An independent mailer paid for by the Golden Gate Restaurant Association thunders: "Many District 6 residents are frustrated with dirty streets, poor sanitary conditions near their homes and street crime. Rob Black supports enforcement of quality-of-life laws, like the public urination and defecation ban. Chris Daly opposes these laws." Pee, poo and panhandling are defining the most lackluster campaign since the return of district elections.

Under our "strong Mayor" city charter, the Mayor appoints all department heads, including Police and Public Works, and they answer to him alone. If you have a problem with pee or poo, call the mayor. If Daly were to meddle in the operation of these city departments, Newsom's press flack Peter Ragone would be all over him, charging abuse of power under color of authority.

We're voting for a legislator

The Supervisor who represents District 6 is part of the legislative branch of government, a role centered around the creation of legislation.
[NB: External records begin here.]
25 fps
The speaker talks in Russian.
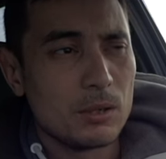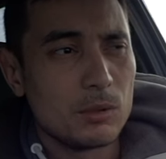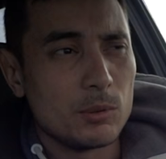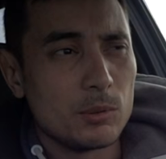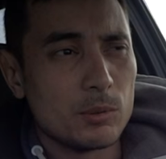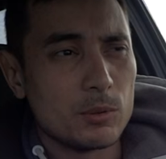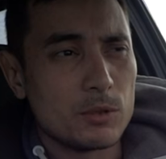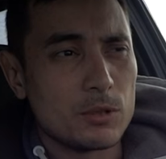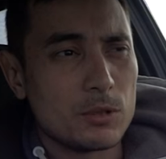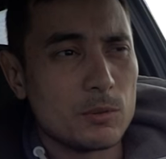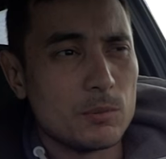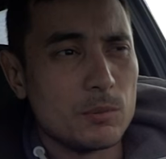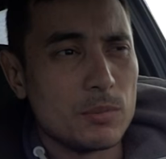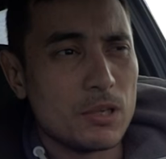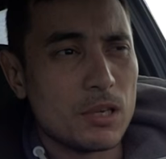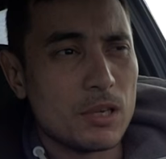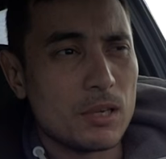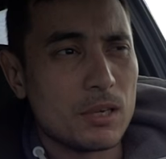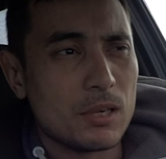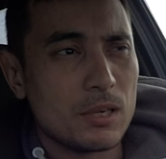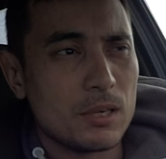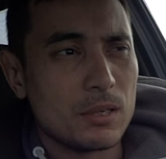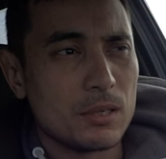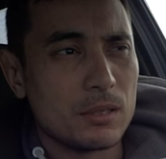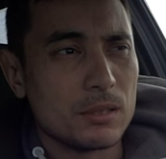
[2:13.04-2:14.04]
у
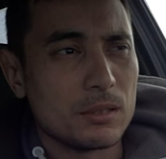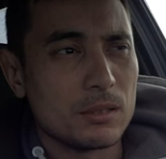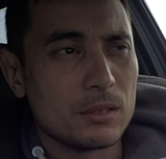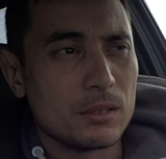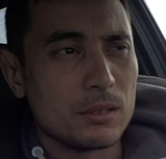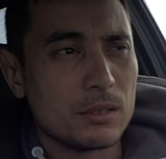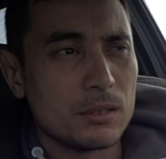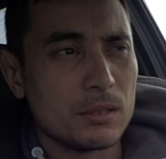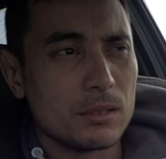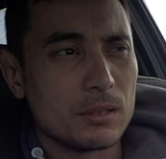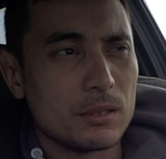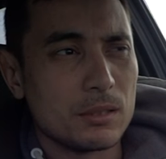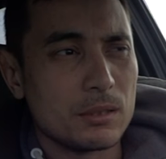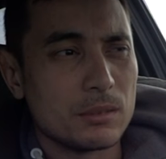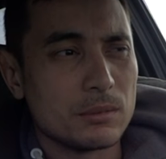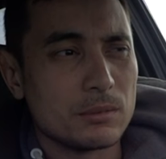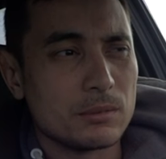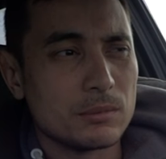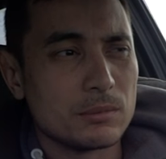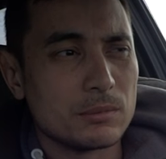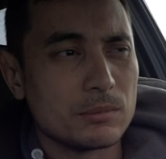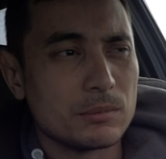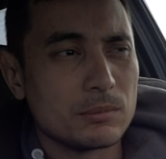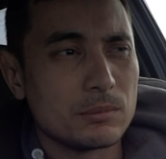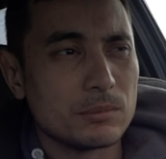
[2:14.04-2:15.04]
тебя а,
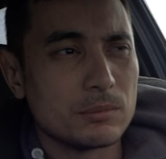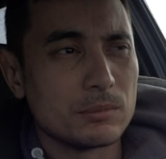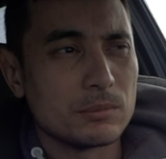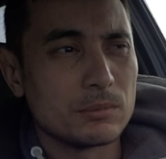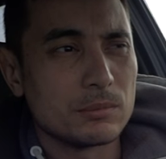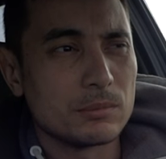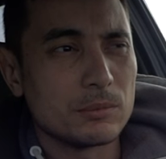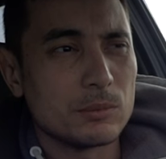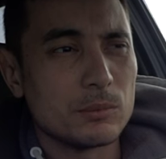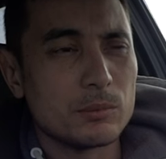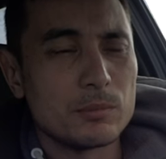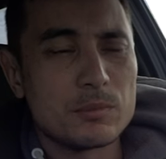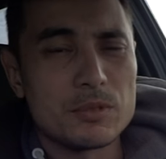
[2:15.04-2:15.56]
ну,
By all accounts, Daly is the most prolific and effective member of the Board in this respect.

In the two years that he chaired the Budget and Finance Committee, Daly delivered a balanced budget that filled many gaps in funding cuts in the Mayor's original proposals. This year's budget restored $28 million to affordable housing and tenant protection programs. In other legislative accomplishments, Daly prevented the loss of 360 rent-controlled apartments by brokering a landmark development agreement for Trinity Plaza, convinced Rincon Hill developers to contribute $50 million toward improving the community's infrastructure and ushered in neighborhood notification and chain store controls in the Western SoMa zoning districts.
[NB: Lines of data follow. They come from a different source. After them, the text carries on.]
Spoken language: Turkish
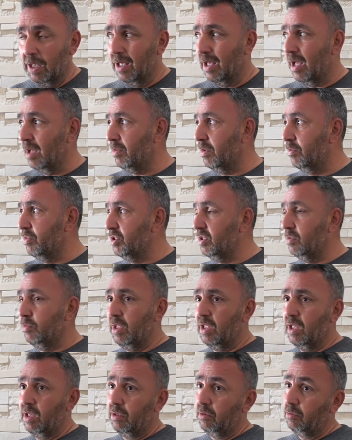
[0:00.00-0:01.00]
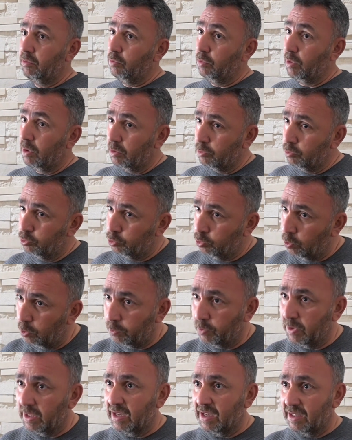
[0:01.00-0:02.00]
Ama bizi böyle
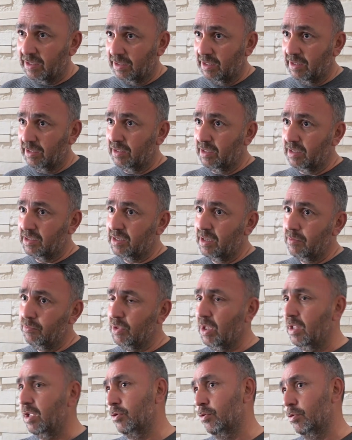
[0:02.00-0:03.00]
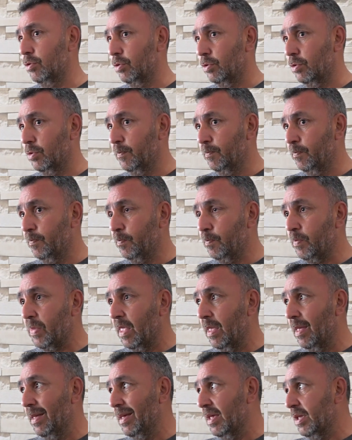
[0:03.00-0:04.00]
çok böyle etkiledi desem yalan olur.
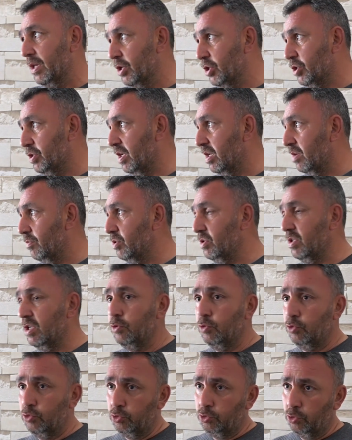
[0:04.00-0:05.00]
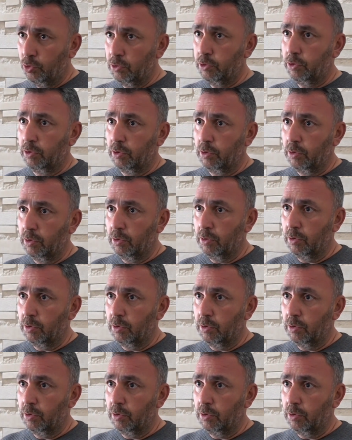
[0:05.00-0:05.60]
İşlerimizde düşüş oldu.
Based on the current demographics of District 6, Daly is almost guaranteed reelection. His base of support is found in the Tenderloin, around the 6th Street corridor and in the North Mission. But he also enjoys strong support among small business owners, families in the residential enclaves, organized labor and from those engaged in the arts and in the entertainment industry.

Demonizing the poor

These emotional appeals are in reality a Karl Rovian attempt to divide the electorate by race, class and economic status. Polling suggests a wedge can be driven between Daly's traditional base and the growing number of wealthy condo owners settling in SoMa. Pee, poo, panhandling, police and public safety are all code words that, when you get right down to it, play off of the sensitivities of those who have made large investments in housing in an area that's in transition and reflect a distaste for the poorest elements in society.
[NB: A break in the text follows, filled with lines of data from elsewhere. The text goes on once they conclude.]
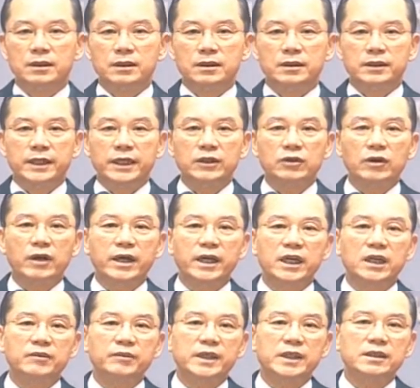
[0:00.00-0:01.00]
그래도
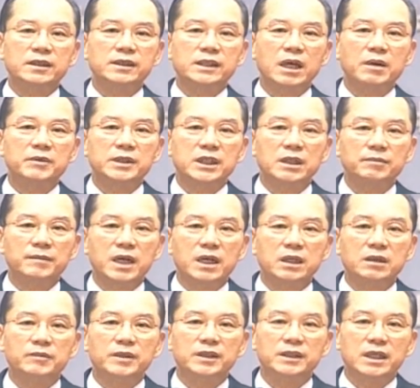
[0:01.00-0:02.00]
하나님께서 참으실
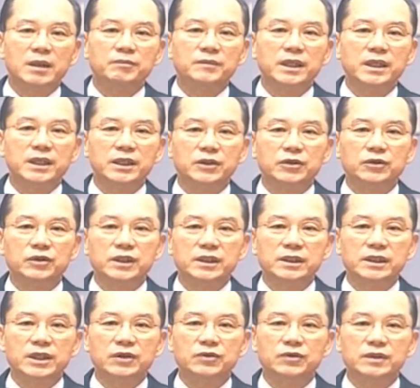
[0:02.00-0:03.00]
만큼의 참된 기독
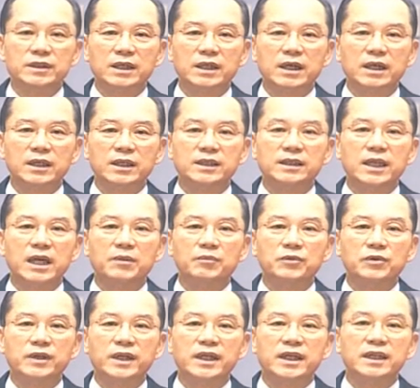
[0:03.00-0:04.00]
신자의 숫자가 이
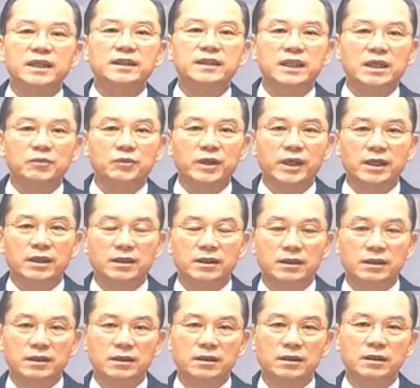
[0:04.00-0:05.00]
대한민국에 있기 때문에
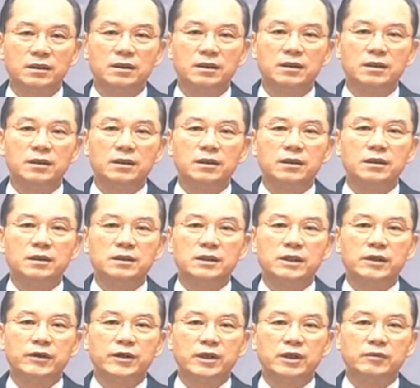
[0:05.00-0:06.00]

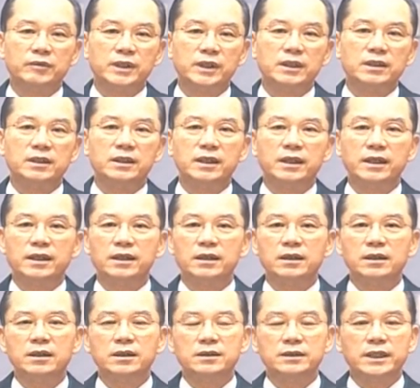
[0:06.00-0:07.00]
그래서 여러분 이렇게
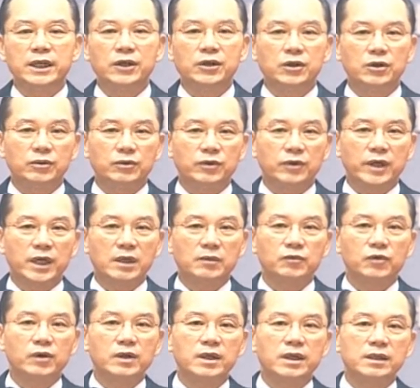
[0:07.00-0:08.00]
이 자유롭고
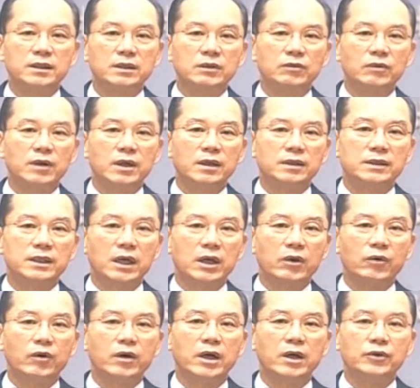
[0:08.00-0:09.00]
행복한 가정과
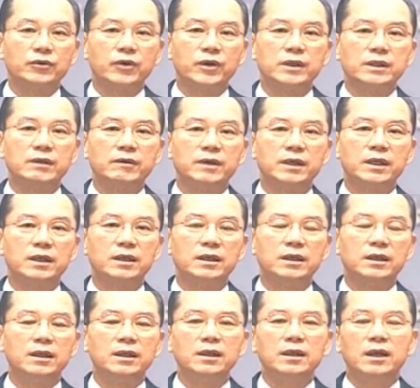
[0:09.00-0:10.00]
사회와 교회
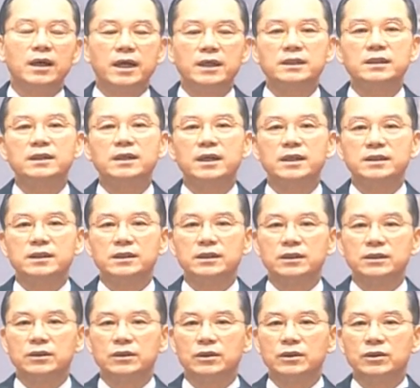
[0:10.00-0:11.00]
생활을
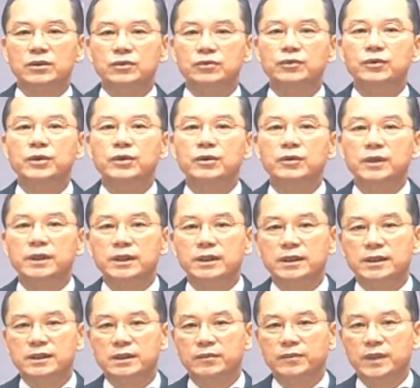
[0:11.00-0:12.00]
아직까지는 누리고 있는
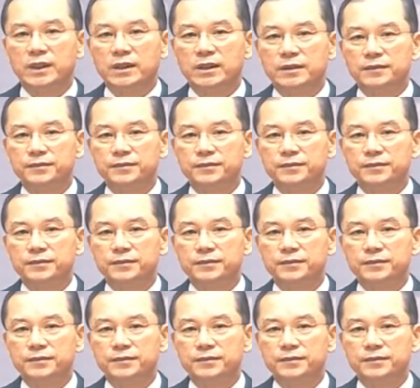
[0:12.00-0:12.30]
것입니다.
I long for the quality of candidates who ran against Chris Daly the Mission housing activist in the first round of district elections back in 2000: Hank Wilson, dedicated AIDS activist; Denise D'Anne, elegant and erudite city hall insider; Joan Roughgarden, Stanford professor and environmentalist; Mark Salomon, passionate Green Party intellectual; h. brown, political satirist ... and even James Leo Dunn, the dapper gentleman who ran on a promise to employ the homeless digging a tunnel under Nob Hill, providing them with housing in its network of catacombs.

Dunn passed away recently but the others are all still fighting for their community.

On the other hand, Chris Dittenhaffer, Roger Gordon, Michael Sweet and Burke Strunsky -- all favored by the downtown interests currently backing Black -- are nowhere to be found.

Candidates who exploit economic disparities and run polarizing campaigns to further their own ambitions belong in the political dumpster. The pee and poo politics of these seven dwarfs make James Leo Dunn's tunnel concept sound downright presidential. Six months from now, you don't really expect any of them to be contributing to this community, do you?

Jim Meko is a South of Market activist, currently serving as chair of both the SoMa Leadership Council and the Western SoMa Citizens Planning Task Force and as a member of San Francisco's Entertainment Commission. Here at the Fog City Journal, of course, he's expressing his own personal opinions.